The Pacific Appeal was an African-American newspaper based in San Francisco published from April 1862 to June 1880. It included abolitionist content and covered civil rights issues.

== History ==

Pacific Appeal was co-founded by Philip Alexander Bell, an African-American civil rights and antislavery activist who had established Weekly Advocate (edited by Samuel Cornish) and worked for William Lloyd Garrison's Liberator, and Peter Anderson, a San Francisco civil rights activist and delegate at the California Colored Citizens Convention. It was the successor to the Mirror of the Times, another San Francisco-based African-American newspaper that had been established in 1855, with the change of name occurring along with a change of proprietor from Judge Mifflin W. Gibbs to William H. Carter. Its contemporaries at the time included The Anglo-African newspaper in New York City. The Appeal was regarded as the official organ of African-Americans on the Pacific slope.
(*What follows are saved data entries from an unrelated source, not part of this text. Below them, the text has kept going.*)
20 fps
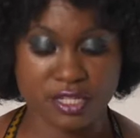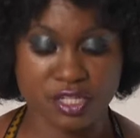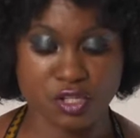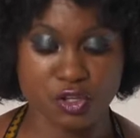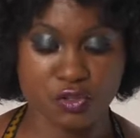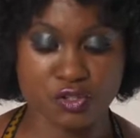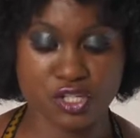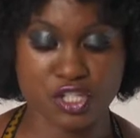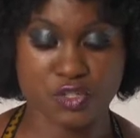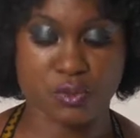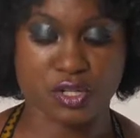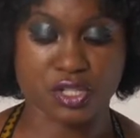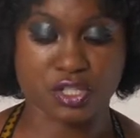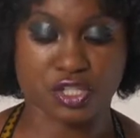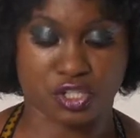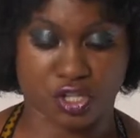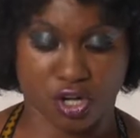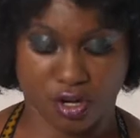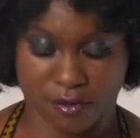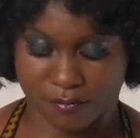so you just want to
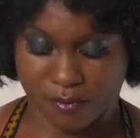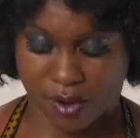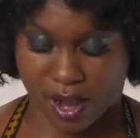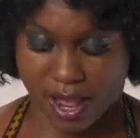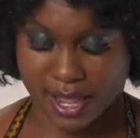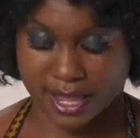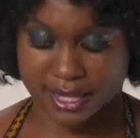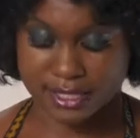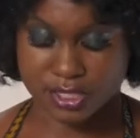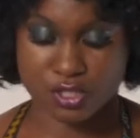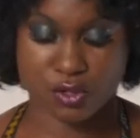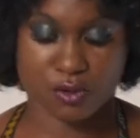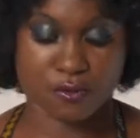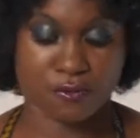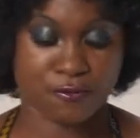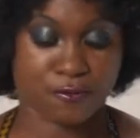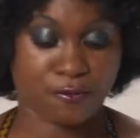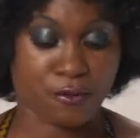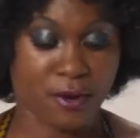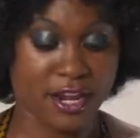stir fry until
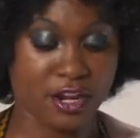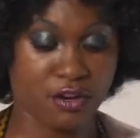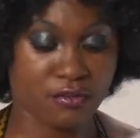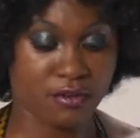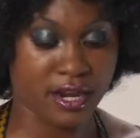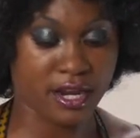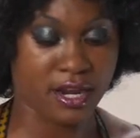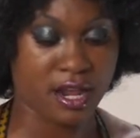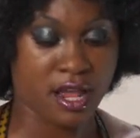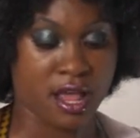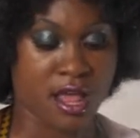fragrant.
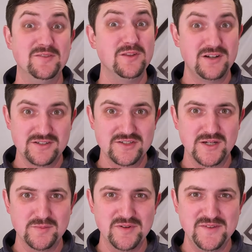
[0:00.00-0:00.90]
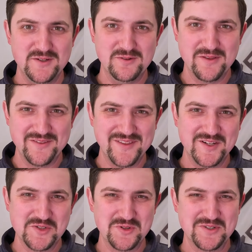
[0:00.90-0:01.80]
long-term review rather than
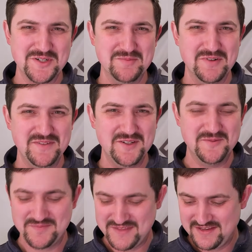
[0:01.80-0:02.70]
a short-term review.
The paper’s motto was “He who would be free, himself must strike the blow.” It began publishing in April 1862.

Later, Bell and Anderson would split, with Bell accusing Anderson of becoming less antislavery and more accommodationist.

== External coverage ==

The coverage of antislavery and civil rights issues in the first few years has been covered by historians and chroniclers of black abolitionism of the era, including in The Afro-American Press and Its Editors by Irvine Garland Penn published in 1891.

== Notable content ==

The inaugural 1862 volume contained eight antislavery poems, including four poems by San Francisco poet James Madison Bell, writing under the initials JMB.

Pacific Appeal also published some 250 proclamations by Emperor Norton, Emperor of the United States, including his proposals for what would later become the San Francisco–Oakland Bay Bridge and the Transbay Tube.